おすすめの場面二分の一成人式に限らず、節目の会、家族や友人へ思いを届ける音楽会
対象の目安小学校中学年以上。斉唱から二部へ進む構成を生かし、合唱導入にも使える
テンポ・拍子♩=88、4分の4拍子
音域全声部総合C4〜D5。中央のドC4から、その1オクターブ上のレまで(譜面目視による暫定実測)
演奏時間約4分20秒。素材記載値であり、完成音源による実測は要本人確認

歌詞全体から読める一つの可能性

感謝を言えた人の歌ではなく、長い時間の中で支えられていたことに気づき、言い切れない思いを短い手紙として手渡そうとする歌。

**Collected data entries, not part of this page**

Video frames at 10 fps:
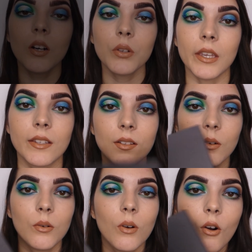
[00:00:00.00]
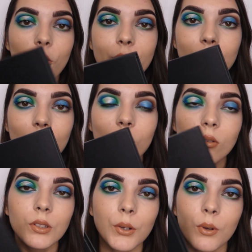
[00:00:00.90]
Okay, so
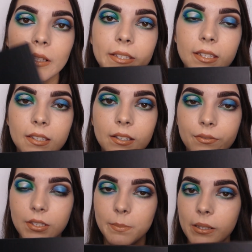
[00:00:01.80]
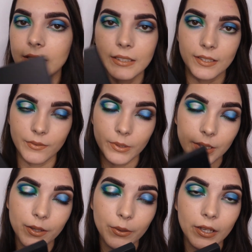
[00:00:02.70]
overall the quality of this palette is
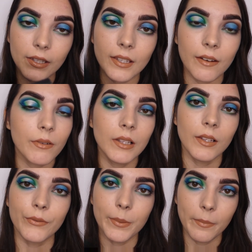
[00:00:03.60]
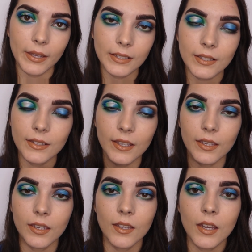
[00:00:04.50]
really great. I really love the mattes.
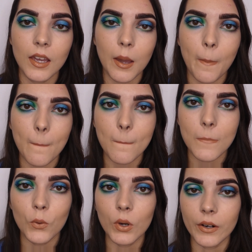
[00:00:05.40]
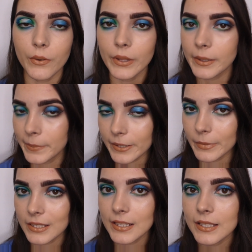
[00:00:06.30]
They were really
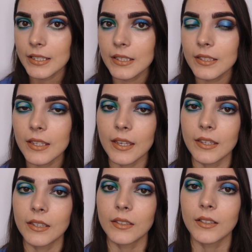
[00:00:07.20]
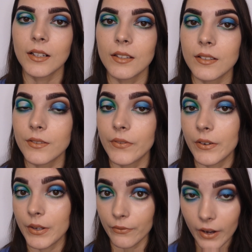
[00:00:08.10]
pigmented and the colors
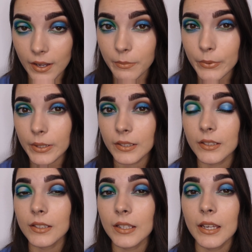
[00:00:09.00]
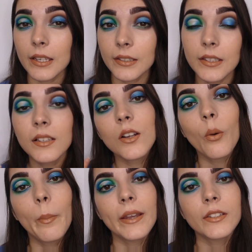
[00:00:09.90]
very vibrant. They didn't
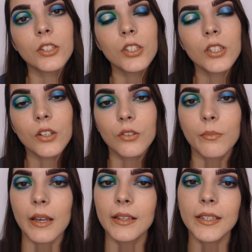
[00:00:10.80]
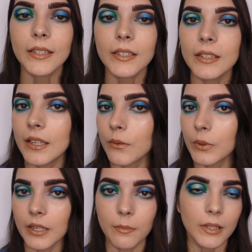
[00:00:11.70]
go patchy on my lid, and
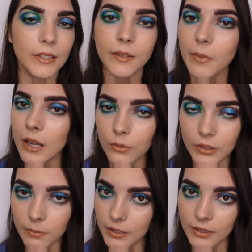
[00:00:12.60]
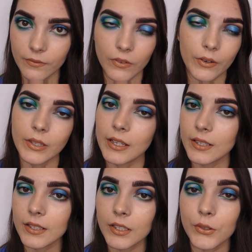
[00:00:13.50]
when I blend them out, they blend very
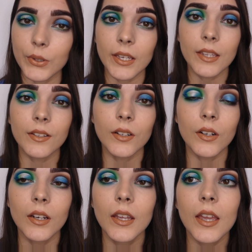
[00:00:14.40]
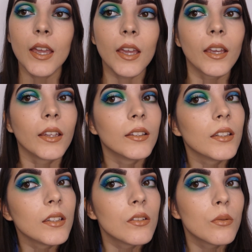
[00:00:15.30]
nicely together and
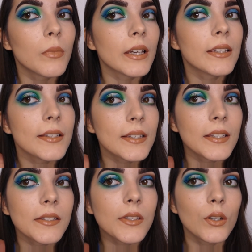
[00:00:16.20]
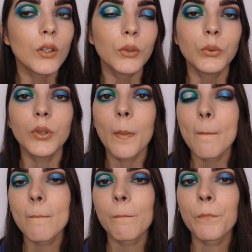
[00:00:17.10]
into my skin tone.
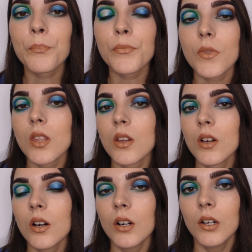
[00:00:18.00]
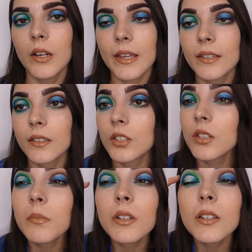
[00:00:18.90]
And the
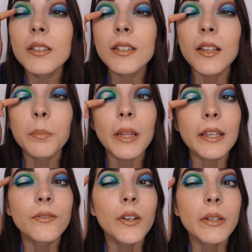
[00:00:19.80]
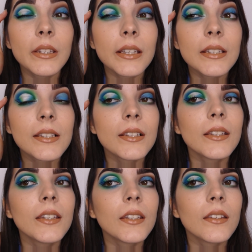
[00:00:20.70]
shimmers applied very
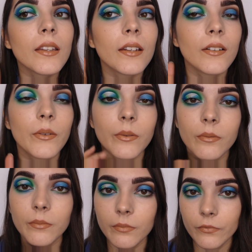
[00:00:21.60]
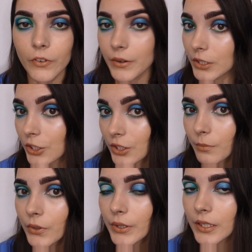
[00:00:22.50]
nicely. They're very
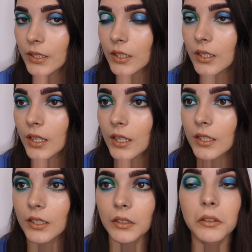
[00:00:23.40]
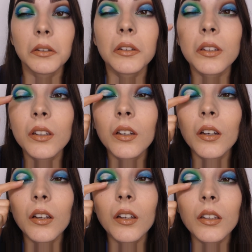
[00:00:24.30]
shimmery and
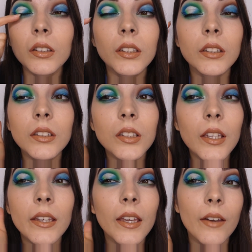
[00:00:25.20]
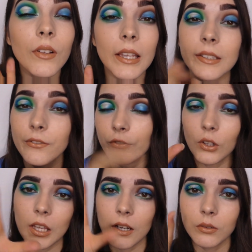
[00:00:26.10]
didn't have a lot of
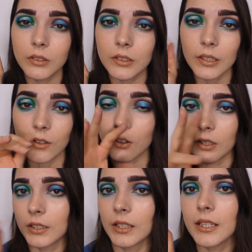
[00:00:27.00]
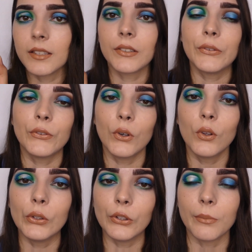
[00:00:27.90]
fallout or glitter
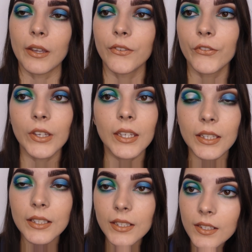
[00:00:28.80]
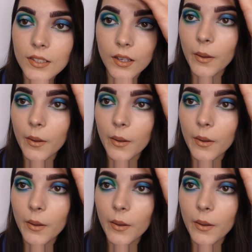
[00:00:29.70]
fall on my face.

1番と2番で宛先は広がるが、誰を思うべきかを指定する曲ではない。斉唱から二部へ広がり、最後に速度を落とす構成が、個人的な言葉を集団で丁寧に運ぶ。

指導のコツ


  1. 1〜9・前奏から歌い出し:8小節の前奏後、♩=88の落ち着いた拍へ入る
    伴奏の4拍を数える → 8小節末で息を吸う → 最初の子音だけ合わせる → 音程
  2. 9〜16・斉唱:話し言葉に近い歌詞を、拍に遅れず滑らかに運ぶ
    ことば読み → 母音唱 → 子音を短く戻す → 一息の範囲を決める
  3. 17〜24・和声の陰影:調号は同じまま、主調外の音を含む伴奏で音程感が揺れやすい
    旋律を無伴奏 → 伴奏和音を聞く → ハミング → 歌詞で合わせる
  4. 25〜32・二部の開始:斉唱から二部へ変わり、下声が上声へつられやすい
    下声だけ → 上声だけ → 一方をハミング → 二部を小さく重ねる

難所別の練習

小節・場所楽譜上の難所練習順
1〜9・前奏から歌い出し8小節の前奏後、♩=88の落ち着いた拍へ入る伴奏の4拍を数える → 8小節末で息を吸う → 最初の子音だけ合わせる → 音程
9〜16・斉唱話し言葉に近い歌詞を、拍に遅れず滑らかに運ぶことば読み → 母音唱 → 子音を短く戻す → 一息の範囲を決める
17〜24・和声の陰影調号は同じまま、主調外の音を含む伴奏で音程感が揺れやすい旋律を無伴奏 → 伴奏和音を聞く → ハミング → 歌詞で合わせる
25〜32・二部の開始斉唱から二部へ変わり、下声が上声へつられやすい下声だけ → 上声だけ → 一方をハミング → 二部を小さく重ねる
33〜40・二部サビ長いフレーズの中で子音と音程を両立するリズム読み → 母音でレガート → 声部別 → 二部 → 語尾をそろえる
40〜46・括弧とmeno mosso1・2回目で経路が変わり、2回目は急がず終結へ入る42→2と40→43を確認 → 伴奏で二経路 → 43小節の新しい速さ → 歌を加える

共通事項6視点

視点曲にある手がかり歌いながら行うこと深まる学び
音色・強弱斉唱、二部、mpからmf近くへ話す音色と遠くへ届ける音色を歌い比べる宛先の距離を声で表せる
リズム・フレーズ♩=88、話し言葉に近い歌詞ことば読みから息の線へつなぐ拍と自然な語りを両立できる
音の重なり25小節以降の二部斉唱と二部を続けて聞き比べる重なりが感情の厚みを作ると分かる
反復・変化同じ音楽の1番・2番宛先を変えた音色で同じ句を試す反復が新しい意味を生むと捉えられる
調・和音ニ長調内の色彩和音主調の安定と意外な和音を聞き分ける和音が言葉に陰影を加えると気づく

テーマへの配慮

家族、友人、感謝、成長の節目は、家庭環境、別れ、喪失、対人関係の傷に触れることがある。感謝する相手を決める、名前を書く、出来事を発表する活動を必須にしない。歌詞の語り手を演じる、架空の宛先へ歌う、ピアノや声部の役割だけを考える参加を用意する。 二分の一成人式という制作背景は紹介できるが、成長の仕方や家庭のあり方を一つにそろえない。感謝を言えないことを不足とせず、まだ言葉にならない感情も、休符や和声を聞く時間として曲の中に置けるようにする。